■ **Instructions for the task**
Go through the records below and return each line that has "frames" in it.

*** Block opens ***

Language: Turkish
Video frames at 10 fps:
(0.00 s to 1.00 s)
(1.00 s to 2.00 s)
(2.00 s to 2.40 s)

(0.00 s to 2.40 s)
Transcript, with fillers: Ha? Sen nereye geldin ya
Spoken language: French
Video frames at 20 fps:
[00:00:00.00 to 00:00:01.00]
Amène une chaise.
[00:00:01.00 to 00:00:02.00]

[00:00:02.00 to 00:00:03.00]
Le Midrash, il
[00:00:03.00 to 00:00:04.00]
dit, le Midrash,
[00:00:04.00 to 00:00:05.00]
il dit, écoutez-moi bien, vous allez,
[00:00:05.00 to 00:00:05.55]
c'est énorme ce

*** Block closes ***
*** Block opens ***

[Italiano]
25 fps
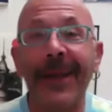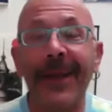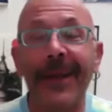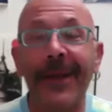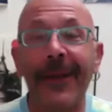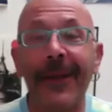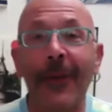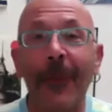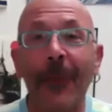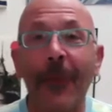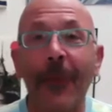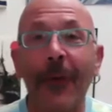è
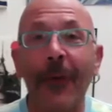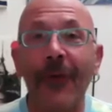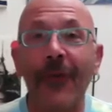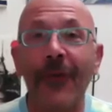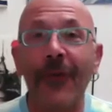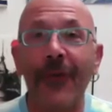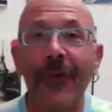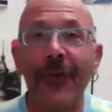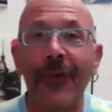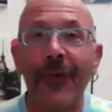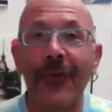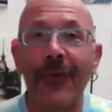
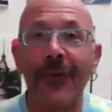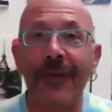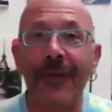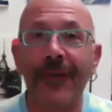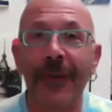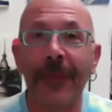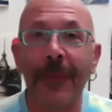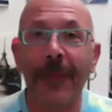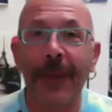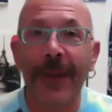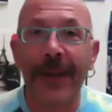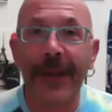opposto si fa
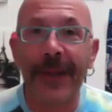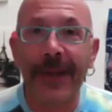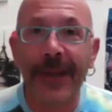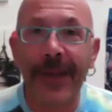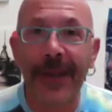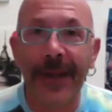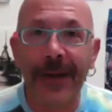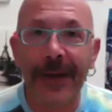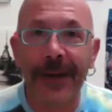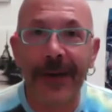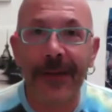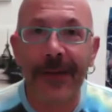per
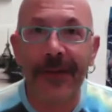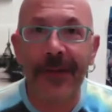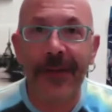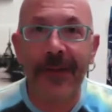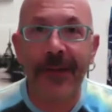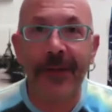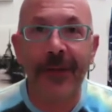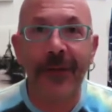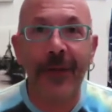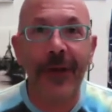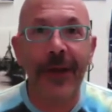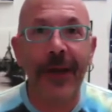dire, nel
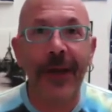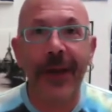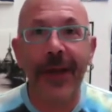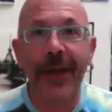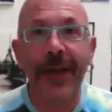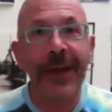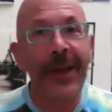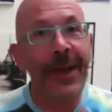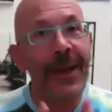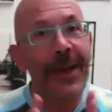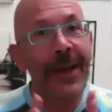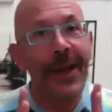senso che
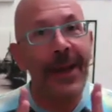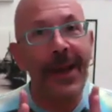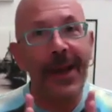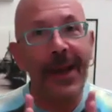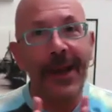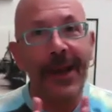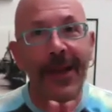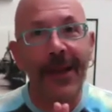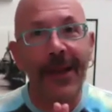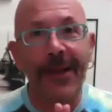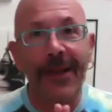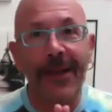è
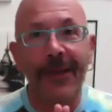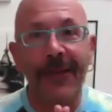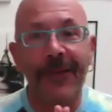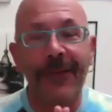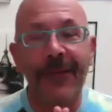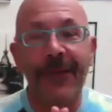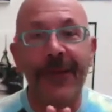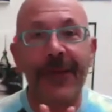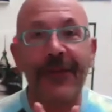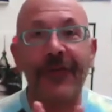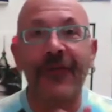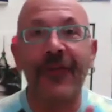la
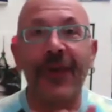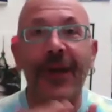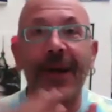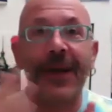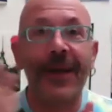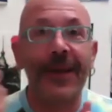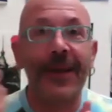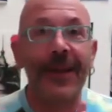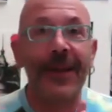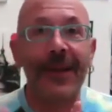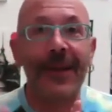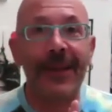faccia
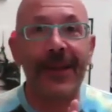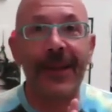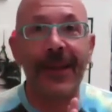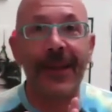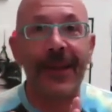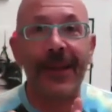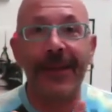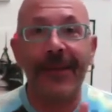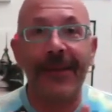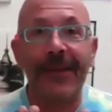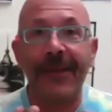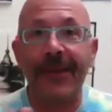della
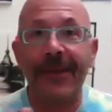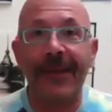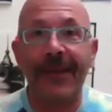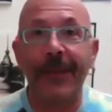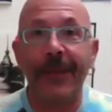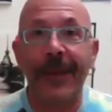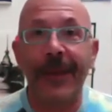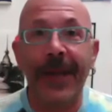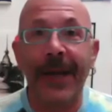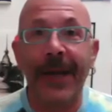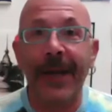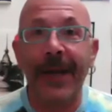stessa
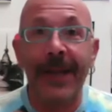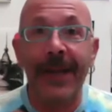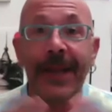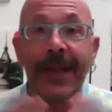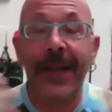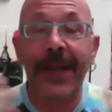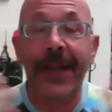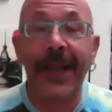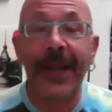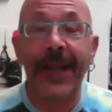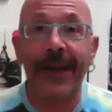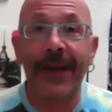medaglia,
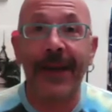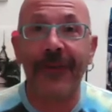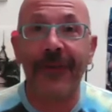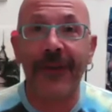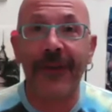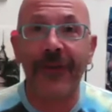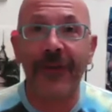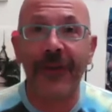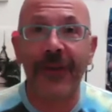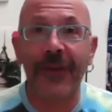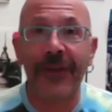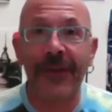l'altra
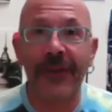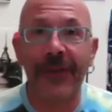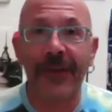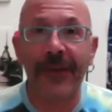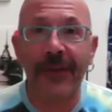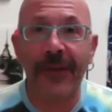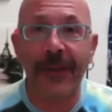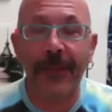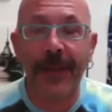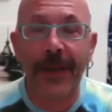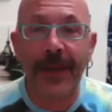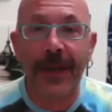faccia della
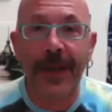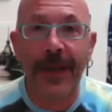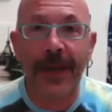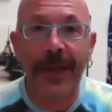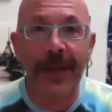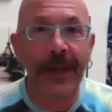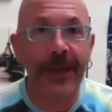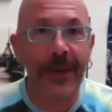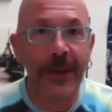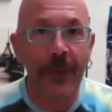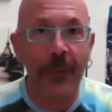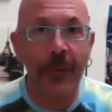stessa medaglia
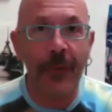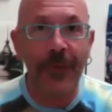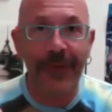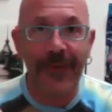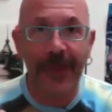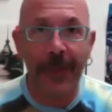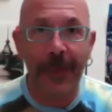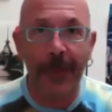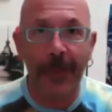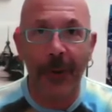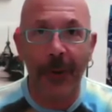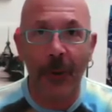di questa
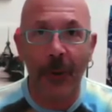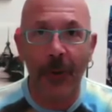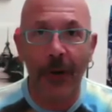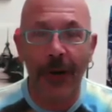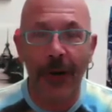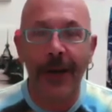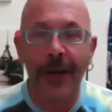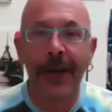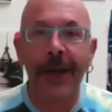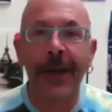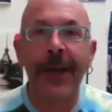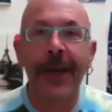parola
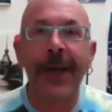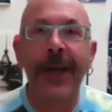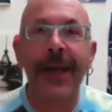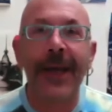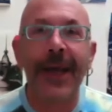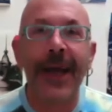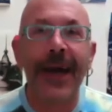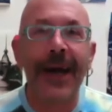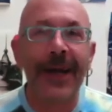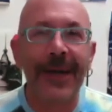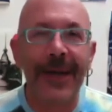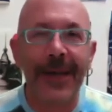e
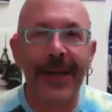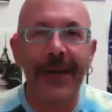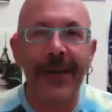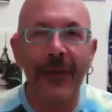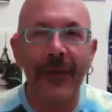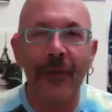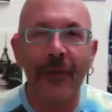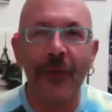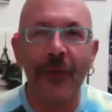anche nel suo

*** Block closes ***

■ **Expected output**
Video frames at 10 fps:
Video frames at 20 fps:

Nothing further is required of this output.